Is there a problem accepting a business loan from a close Jewish relative with the understanding that the loan will be paid back with an extremely low interest rate, considering that Jewish law prohibits a Jew from charging another Jew interest?
In Exodus 22:24 it states, “If you lend money to My people, to the poor, do not act toward them as a creditor; exact no interest from them.” And in Deuteronomy 23:20 it states, “You shall not deduct interest from loans to your countrymen, whether in money or food or anything else that can be deducted as interest.” In addition in Leviticus 25:35-38 it states, “If your kinsman, being in straits, comes under your authority . . . do not exact from him advance or accrued interest . . . Do not lend him your money at advance interest . . . I the Lord am your God”
Based on these verses the Torah is clear that any interest charged to a fellow Jew as part of a direct loan, no matter how low the rate, is expressly forbidden. This is called by the rabbis ribbit kezuzah. Therefore, the simple legal answer to your question is that there is indeed a problem with a Jew (even more so a close relative) loaning another Jew money with interest of any kind.
Broadening this issue though, from a legal point of view, I would point out a few other laws that allow for some more flexibility in the extension of loans with interest. One, according to Jewish law one can accept a loan with interest from, and extend a loan with interest to, a non-Jew. Two, some rabbinic authorities, as a general rule, permit loans with interest to be accepted when they are given by corporations (ex. banks), instead of individuals, even if Jews are employees or executives in such corporations. Finally, there is also a legal mechanism called the heter iska that is employed throughout the State of Israel, where this issue could potentially pose a major obstacle to conducting regular financial and banking transactions. A heter iska is essentially an approved way of restructuring a loan or debt so that it becomes an investment instead of a loan. This presumes that the investor assumes some element of risk should the business fail, which is one basic difference between an investment and a loan. An investor could potentially lose money, whereas a borrower always remains responsible to pay. The words heter iska actually mean, performing an allowable business deal that is similar to a prohibited transaction. Thus, by restructuring the transaction, investments that pay dividends replace loans that incur interest payments.
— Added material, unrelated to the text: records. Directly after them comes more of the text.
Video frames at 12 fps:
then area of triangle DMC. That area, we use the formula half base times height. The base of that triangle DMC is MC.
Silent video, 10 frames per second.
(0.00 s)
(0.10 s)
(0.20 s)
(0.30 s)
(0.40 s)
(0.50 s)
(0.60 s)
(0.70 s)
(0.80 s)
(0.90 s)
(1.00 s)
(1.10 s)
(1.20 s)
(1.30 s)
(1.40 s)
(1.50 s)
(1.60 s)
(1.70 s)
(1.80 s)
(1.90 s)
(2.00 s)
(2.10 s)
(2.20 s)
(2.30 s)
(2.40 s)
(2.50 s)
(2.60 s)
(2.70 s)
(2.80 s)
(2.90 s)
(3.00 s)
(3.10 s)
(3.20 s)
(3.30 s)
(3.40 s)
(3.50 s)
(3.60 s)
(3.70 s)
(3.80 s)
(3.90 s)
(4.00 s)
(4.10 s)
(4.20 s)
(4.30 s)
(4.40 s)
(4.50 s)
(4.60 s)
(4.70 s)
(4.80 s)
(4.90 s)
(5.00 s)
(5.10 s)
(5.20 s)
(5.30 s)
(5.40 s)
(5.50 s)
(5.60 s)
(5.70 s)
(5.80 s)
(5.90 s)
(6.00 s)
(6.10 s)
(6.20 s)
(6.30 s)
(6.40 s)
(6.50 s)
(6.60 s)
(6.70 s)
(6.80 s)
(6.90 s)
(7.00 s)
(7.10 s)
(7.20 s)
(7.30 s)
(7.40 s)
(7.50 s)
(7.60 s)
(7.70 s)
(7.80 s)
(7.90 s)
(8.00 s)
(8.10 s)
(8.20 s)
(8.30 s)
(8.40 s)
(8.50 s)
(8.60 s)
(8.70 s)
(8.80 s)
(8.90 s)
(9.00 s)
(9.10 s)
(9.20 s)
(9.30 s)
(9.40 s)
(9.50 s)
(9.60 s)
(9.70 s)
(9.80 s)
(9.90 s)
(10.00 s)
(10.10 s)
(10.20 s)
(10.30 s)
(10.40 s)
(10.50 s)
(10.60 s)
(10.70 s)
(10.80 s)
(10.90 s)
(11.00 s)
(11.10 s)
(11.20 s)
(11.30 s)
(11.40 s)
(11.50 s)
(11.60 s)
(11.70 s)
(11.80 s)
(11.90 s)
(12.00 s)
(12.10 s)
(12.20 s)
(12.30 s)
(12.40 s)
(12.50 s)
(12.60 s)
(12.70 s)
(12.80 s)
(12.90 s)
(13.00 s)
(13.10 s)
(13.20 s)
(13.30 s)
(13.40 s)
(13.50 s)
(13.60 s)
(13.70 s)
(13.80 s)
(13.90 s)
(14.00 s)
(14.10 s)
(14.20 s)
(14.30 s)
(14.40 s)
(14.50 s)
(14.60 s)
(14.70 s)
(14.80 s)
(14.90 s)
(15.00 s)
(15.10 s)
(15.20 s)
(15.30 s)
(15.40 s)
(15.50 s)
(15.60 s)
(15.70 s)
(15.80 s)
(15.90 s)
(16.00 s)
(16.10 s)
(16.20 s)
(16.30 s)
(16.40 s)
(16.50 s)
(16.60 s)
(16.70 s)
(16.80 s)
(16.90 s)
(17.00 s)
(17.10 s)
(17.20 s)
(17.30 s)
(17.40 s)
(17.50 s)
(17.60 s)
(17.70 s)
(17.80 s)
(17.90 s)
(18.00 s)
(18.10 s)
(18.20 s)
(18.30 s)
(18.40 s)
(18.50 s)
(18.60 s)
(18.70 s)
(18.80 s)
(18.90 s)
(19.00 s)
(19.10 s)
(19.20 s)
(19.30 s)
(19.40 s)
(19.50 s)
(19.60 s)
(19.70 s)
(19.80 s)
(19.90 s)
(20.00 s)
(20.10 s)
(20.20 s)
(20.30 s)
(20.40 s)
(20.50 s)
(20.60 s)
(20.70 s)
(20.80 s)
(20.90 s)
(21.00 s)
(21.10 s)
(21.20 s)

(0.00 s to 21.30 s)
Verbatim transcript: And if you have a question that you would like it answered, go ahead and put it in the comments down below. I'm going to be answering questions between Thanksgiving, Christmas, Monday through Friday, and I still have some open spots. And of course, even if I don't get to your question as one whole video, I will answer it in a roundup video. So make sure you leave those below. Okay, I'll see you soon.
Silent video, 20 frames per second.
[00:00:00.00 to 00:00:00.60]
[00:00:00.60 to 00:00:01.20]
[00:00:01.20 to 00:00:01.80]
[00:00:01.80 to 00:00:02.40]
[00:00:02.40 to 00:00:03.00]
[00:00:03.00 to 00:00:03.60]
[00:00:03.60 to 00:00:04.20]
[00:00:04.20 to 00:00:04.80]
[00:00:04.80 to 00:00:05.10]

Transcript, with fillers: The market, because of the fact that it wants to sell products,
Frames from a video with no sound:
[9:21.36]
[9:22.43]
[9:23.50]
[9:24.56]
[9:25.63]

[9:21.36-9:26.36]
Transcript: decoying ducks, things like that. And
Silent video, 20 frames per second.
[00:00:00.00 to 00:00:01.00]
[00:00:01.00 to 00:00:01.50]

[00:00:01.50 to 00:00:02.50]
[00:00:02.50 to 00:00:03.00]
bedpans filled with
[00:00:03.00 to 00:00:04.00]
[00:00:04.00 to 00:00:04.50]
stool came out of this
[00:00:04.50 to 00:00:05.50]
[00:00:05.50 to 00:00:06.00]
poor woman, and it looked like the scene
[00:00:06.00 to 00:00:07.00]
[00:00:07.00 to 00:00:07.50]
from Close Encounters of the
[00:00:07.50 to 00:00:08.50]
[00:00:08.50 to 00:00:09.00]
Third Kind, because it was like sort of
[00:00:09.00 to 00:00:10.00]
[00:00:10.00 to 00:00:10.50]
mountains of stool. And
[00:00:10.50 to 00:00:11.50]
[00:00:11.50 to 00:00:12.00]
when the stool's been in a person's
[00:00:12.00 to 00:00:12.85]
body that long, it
From an ethical point of view it is clear from the context in both Exodus and Leviticus that the main idea of the prohibition against interest is not to take advantage of those within one’s community who are in need. Presumably, if one is asking for a loan it is because one is in need of financial help. A fellow citizen and Jew who has the ability should provide that loan without seeking profit for himself. Parenthetically, this value represents the foundation for the impetus to create Hebrew Free Loan Societies, which in the modern era helped so many Jews establish themselves in this country.